* [TASK INPUTS]:
Content starts

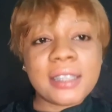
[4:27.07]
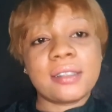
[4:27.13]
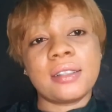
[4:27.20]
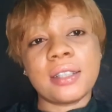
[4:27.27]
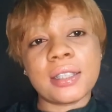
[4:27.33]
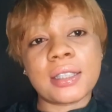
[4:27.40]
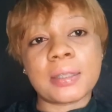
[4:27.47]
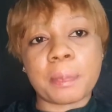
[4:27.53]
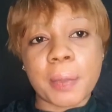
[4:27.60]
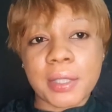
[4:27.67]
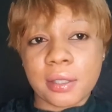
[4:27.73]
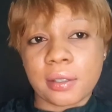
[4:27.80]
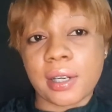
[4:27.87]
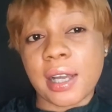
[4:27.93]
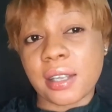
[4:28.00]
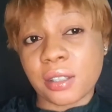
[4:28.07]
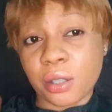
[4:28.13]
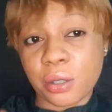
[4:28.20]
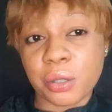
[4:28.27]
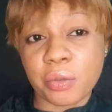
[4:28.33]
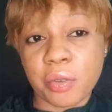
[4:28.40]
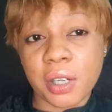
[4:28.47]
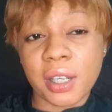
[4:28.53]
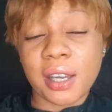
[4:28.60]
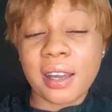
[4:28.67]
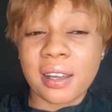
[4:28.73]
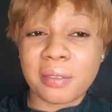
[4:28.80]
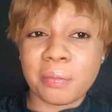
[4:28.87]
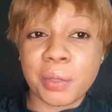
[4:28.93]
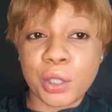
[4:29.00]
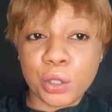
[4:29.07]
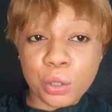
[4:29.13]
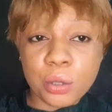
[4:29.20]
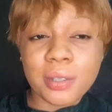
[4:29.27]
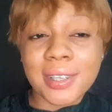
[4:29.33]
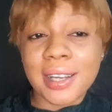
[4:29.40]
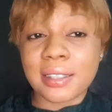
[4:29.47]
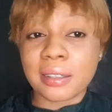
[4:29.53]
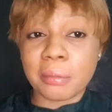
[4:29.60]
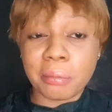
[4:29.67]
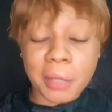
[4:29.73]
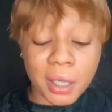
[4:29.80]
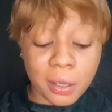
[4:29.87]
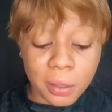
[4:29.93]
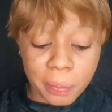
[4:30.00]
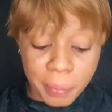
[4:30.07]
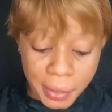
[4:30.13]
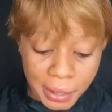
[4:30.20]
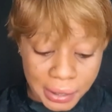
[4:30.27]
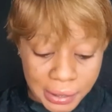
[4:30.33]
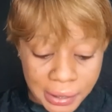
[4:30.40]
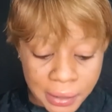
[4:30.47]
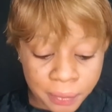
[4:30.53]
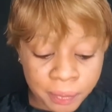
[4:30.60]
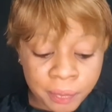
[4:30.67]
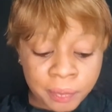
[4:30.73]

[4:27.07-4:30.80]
This particular sunscreen can be used as a makeup base.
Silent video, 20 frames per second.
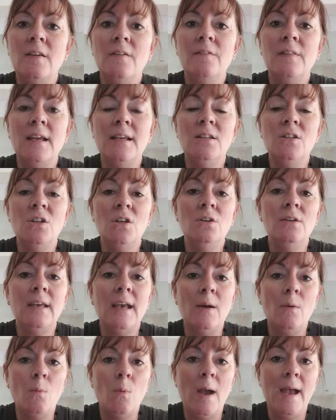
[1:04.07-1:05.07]
if they do
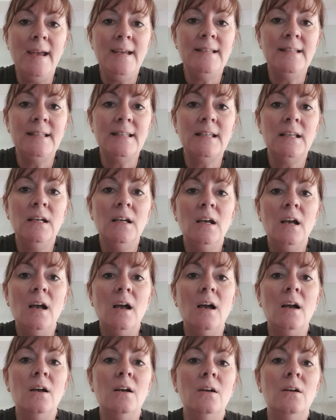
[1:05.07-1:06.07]
get wet
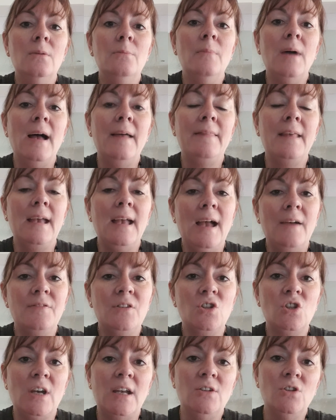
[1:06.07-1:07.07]
and they have
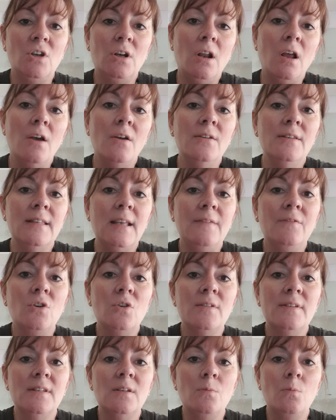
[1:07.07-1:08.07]
to change clothes, they've
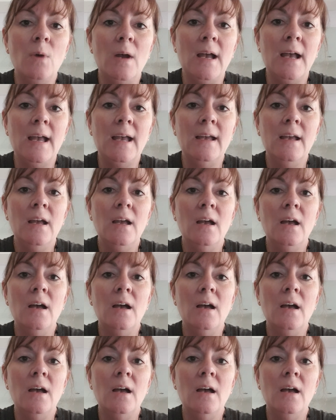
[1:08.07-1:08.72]
got somewhere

Content ends

* [WHAT YOU WILL DO]: Your reply should restate every entry exactly, with the pictures left out.

* [WRITTEN ANSWER]:
[4:27.07]
[4:27.13]
[4:27.20]
[4:27.27]
[4:27.33]
[4:27.40]
[4:27.47]
[4:27.53]
[4:27.60]
[4:27.67]
[4:27.73]
[4:27.80]
[4:27.87]
[4:27.93]
[4:28.00]
[4:28.07]
[4:28.13]
[4:28.20]
[4:28.27]
[4:28.33]
[4:28.40]
[4:28.47]
[4:28.53]
[4:28.60]
[4:28.67]
[4:28.73]
[4:28.80]
[4:28.87]
[4:28.93]
[4:29.00]
[4:29.07]
[4:29.13]
[4:29.20]
[4:29.27]
[4:29.33]
[4:29.40]
[4:29.47]
[4:29.53]
[4:29.60]
[4:29.67]
[4:29.73]
[4:29.80]
[4:29.87]
[4:29.93]
[4:30.00]
[4:30.07]
[4:30.13]
[4:30.20]
[4:30.27]
[4:30.33]
[4:30.40]
[4:30.47]
[4:30.53]
[4:30.60]
[4:30.67]
[4:30.73]

[4:27.07-4:30.80]
This particular sunscreen can be used as a makeup base.
Silent video, 20 frames per second.
[1:04.07-1:05.07]
if they do
[1:05.07-1:06.07]
get wet
[1:06.07-1:07.07]
and they have
[1:07.07-1:08.07]
to change clothes, they've
[1:08.07-1:08.72]
got somewhere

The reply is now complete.